### [Your assignment]
Quote the lines of the data below verbatim, beginning at the line that contains "[1:46:55.17-1:46:56.22]" and ending at the last line, both included, and excluding pictures.

### [Extracted information]
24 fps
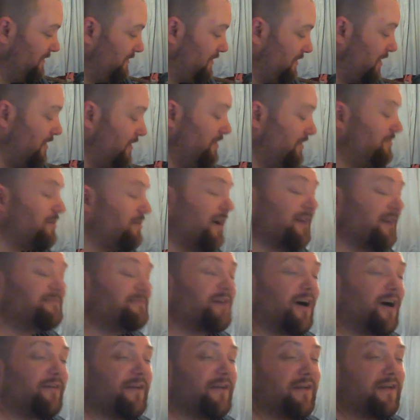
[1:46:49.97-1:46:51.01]
The only
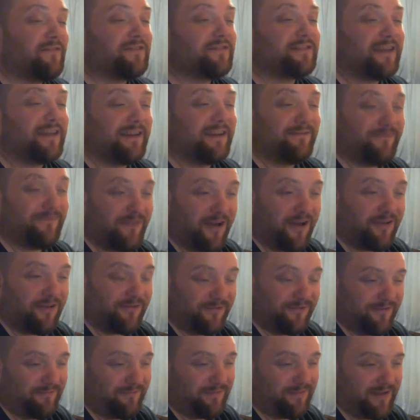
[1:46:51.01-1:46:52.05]
times I've ever seen
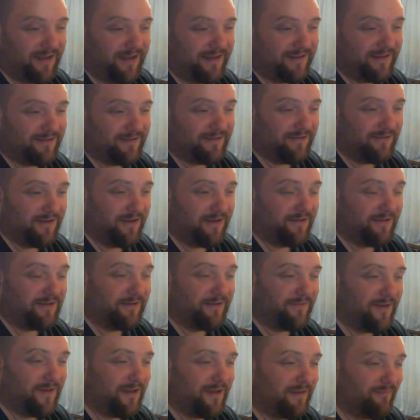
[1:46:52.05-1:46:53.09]
rosary beads was when I was
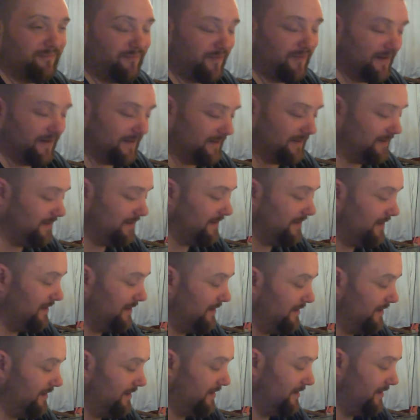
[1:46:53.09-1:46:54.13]
in fucking prison
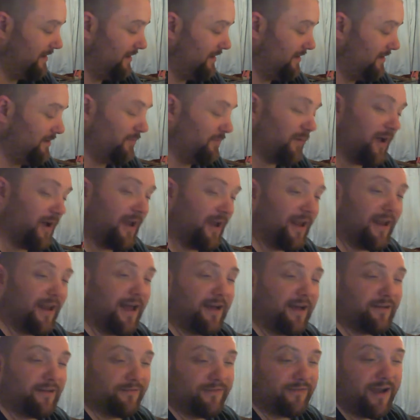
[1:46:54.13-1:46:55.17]
and you weren't
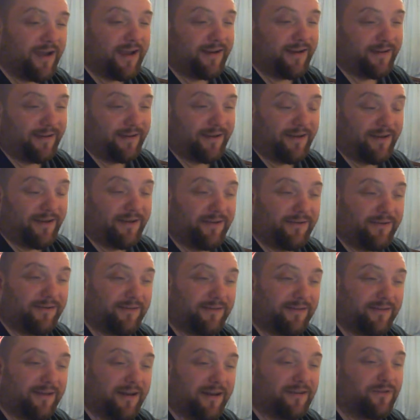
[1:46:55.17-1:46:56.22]
allowed a radio
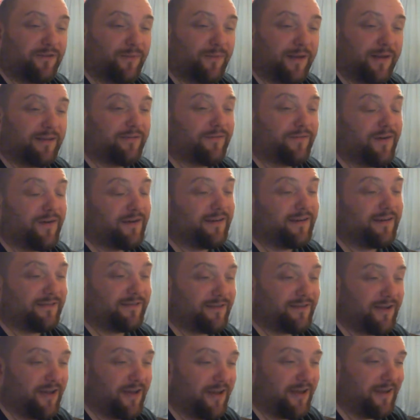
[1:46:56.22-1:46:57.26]
unless you went to fucking
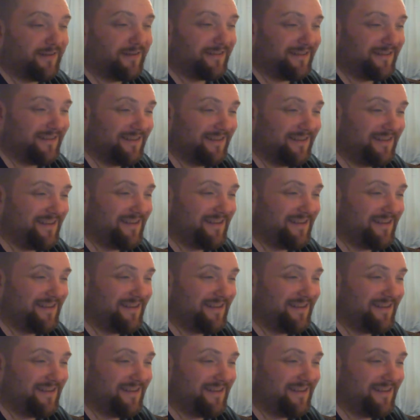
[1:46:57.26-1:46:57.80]
church.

### [Exercise solution]
[1:46:55.17-1:46:56.22]
allowed a radio
[1:46:56.22-1:46:57.26]
unless you went to fucking
[1:46:57.26-1:46:57.80]
church.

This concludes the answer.